_The problem_
Each entry below is to be extracted exactly.

_Data for this exercise_

"""

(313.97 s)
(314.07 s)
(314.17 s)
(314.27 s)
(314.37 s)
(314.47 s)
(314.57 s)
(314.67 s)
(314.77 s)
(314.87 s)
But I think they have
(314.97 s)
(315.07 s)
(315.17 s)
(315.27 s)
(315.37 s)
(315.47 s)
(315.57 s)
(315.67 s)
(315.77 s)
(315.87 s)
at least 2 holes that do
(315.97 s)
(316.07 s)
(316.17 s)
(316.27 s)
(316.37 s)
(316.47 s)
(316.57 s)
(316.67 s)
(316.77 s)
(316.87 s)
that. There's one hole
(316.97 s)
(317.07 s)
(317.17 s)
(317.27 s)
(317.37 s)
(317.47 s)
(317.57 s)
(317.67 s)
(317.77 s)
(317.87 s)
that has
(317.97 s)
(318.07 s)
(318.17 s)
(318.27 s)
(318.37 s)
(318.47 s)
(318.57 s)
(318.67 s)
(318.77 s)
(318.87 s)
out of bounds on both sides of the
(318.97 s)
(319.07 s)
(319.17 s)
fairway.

"""

_Your solution_
(313.97 s)
(314.07 s)
(314.17 s)
(314.27 s)
(314.37 s)
(314.47 s)
(314.57 s)
(314.67 s)
(314.77 s)
(314.87 s)
But I think they have
(314.97 s)
(315.07 s)
(315.17 s)
(315.27 s)
(315.37 s)
(315.47 s)
(315.57 s)
(315.67 s)
(315.77 s)
(315.87 s)
at least 2 holes that do
(315.97 s)
(316.07 s)
(316.17 s)
(316.27 s)
(316.37 s)
(316.47 s)
(316.57 s)
(316.67 s)
(316.77 s)
(316.87 s)
that. There's one hole
(316.97 s)
(317.07 s)
(317.17 s)
(317.27 s)
(317.37 s)
(317.47 s)
(317.57 s)
(317.67 s)
(317.77 s)
(317.87 s)
that has
(317.97 s)
(318.07 s)
(318.17 s)
(318.27 s)
(318.37 s)
(318.47 s)
(318.57 s)
(318.67 s)
(318.77 s)
(318.87 s)
out of bounds on both sides of the
(318.97 s)
(319.07 s)
(319.17 s)
fairway.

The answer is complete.